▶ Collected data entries
=== Section Start ===

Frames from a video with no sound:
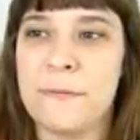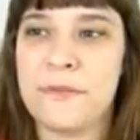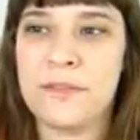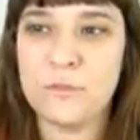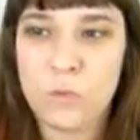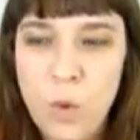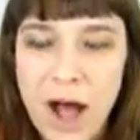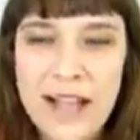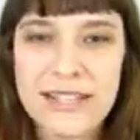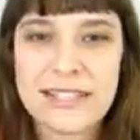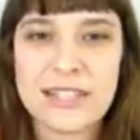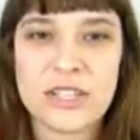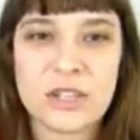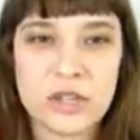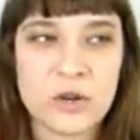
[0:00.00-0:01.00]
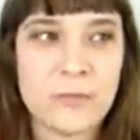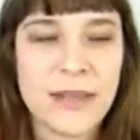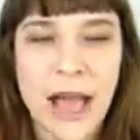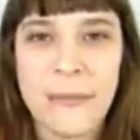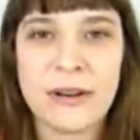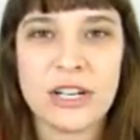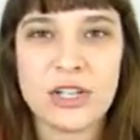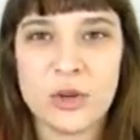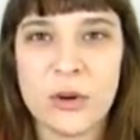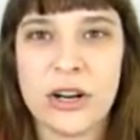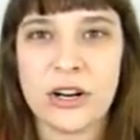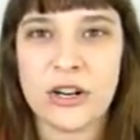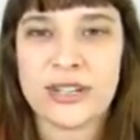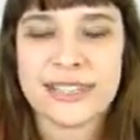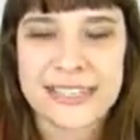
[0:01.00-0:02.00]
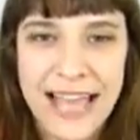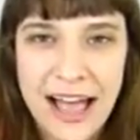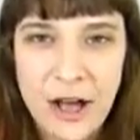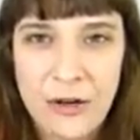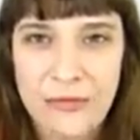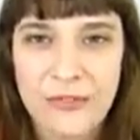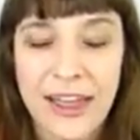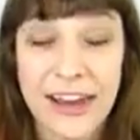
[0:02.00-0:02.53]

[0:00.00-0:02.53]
wants to be able to do it herself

=== Section End ===

▶ Exercise objective
The result should be a verbatim copy of the data, free of pictures.

▶ Result
Frames from a video with no sound:
[0:00.00-0:01.00]
[0:01.00-0:02.00]
[0:02.00-0:02.53]

[0:00.00-0:02.53]
wants to be able to do it herself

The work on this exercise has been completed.